Back

Tuxgraphics ethernet host watchdog, version 4.x

The software of routers and server does unfortunately occasionally fail. In many cases a reboot can remedy the problem for a while.

This host watchdog can improve the availability of your network or services significantly and fix the problem automatically before anybody starts to complain.

The this watchdog using "ping" (ICMP echo request) and a convenient web based user interface. It integrates as well seamless into environemts which use SNMP for network managemnt. The watchdog supports SNMP v1.

How it works


The host watchdog

- sends in intervals ping (ICMP echo request) to a host and waits for the reply

or

- expects to receive pings (ICMP echo request) from the monitored host.

By sending the pings from the monitored host to the watchdog you have the possibility add some application level checks at the host using scripts. Application level checks are more complex checks that go beyond pure IP level availability. Application level checks are optional. The simplest configuration is to ping from the watchdog to a host.

The watchdog resets the host after 6 consecutive intervals of no received ping or no ping reply. The watchdog goes then into a "passive" state to avoid rebooting during startup of the host (e.g interrupting a file system check). In this passive state it will not issue a second reset even if the monitored host appears to be not responding to ping or not sending ping. Once the host answers, the watchdog goes back to the active state. In this active state it would reset the host if it suddenly fails again to respond.

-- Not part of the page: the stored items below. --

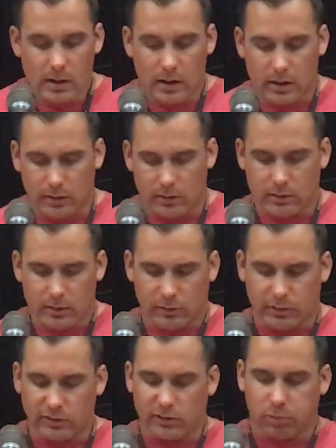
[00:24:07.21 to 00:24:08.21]
It was
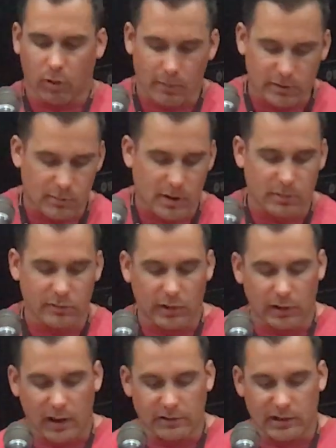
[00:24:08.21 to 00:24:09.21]
this deployment that made me
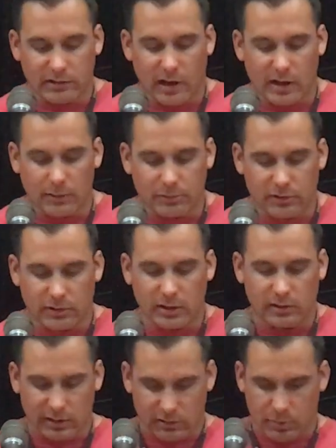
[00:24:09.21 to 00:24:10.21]
realize I'd signed up to see
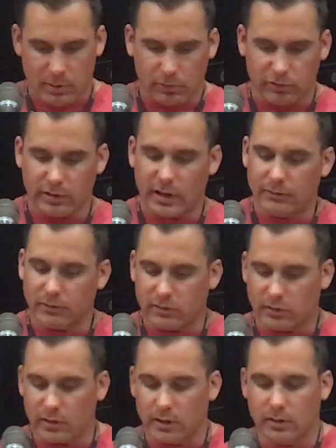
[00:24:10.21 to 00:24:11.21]
things that people shouldn't have to
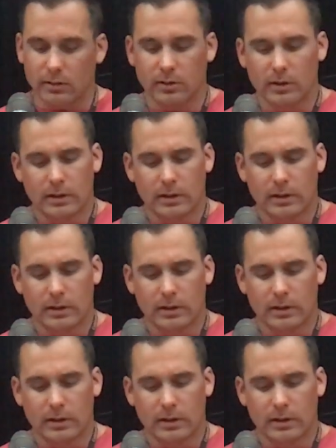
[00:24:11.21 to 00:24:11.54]
see.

The main page of the watchdog

main page

The status line:
Status: OK or amount of missing pings [reset cnt: How often a reset was initiated. This value goes back to zero on power down of the the watchdog, state: stopped|active|passive ]

The state stopped is shown if the watchdog is stopped via the "actions" menu. Active means the watchdog is ready to reset the host if needed. Passive means the host has not been reachable yet since last reset (or after power down of the watchdog). The information seen in the status line is as well available via SNMP (see further down).

Monitored IP is the ip-address of the host to watch. Pings from this host are counted as "host alive" and if the "send ping" says "yes" then pings are also send to this IP address.

The ping interval is the time between pings sent out or the time until a ping must be received. If you ping the watchdog externally then the sending time should be less than the ping interval configured at the watchdog. The value range for the ping interval is 2 to 250 sec.

Configuring the watchdog

Here are all the parameters you can configure on this watchdog. The values entered here correspond to what you will see afterwards on the main page (see above).

cfg page

Choosing a GW IP

The gateway IP should be set to 0.0.0.0 if the monitored host is on the same LAN as the watchdog (0.0.0.0 means don't use the GW). In this case the pings will be sent directly from the watchdog to the monitored host.

If you want to ping a host that is behind a gateway router (e.g a host in the internet) then you should use the gateway IP address of your router as GW IP.

Actions page

On the actions page you can trigger an immediate reset of the system with the "reboot host now" button or stop the watchdog with the "stop watchdog now" button. It is recommended to stop the watchdog when performing maintenance on the monitored system. In the stopped state the watchdog will not reboot the monitored host.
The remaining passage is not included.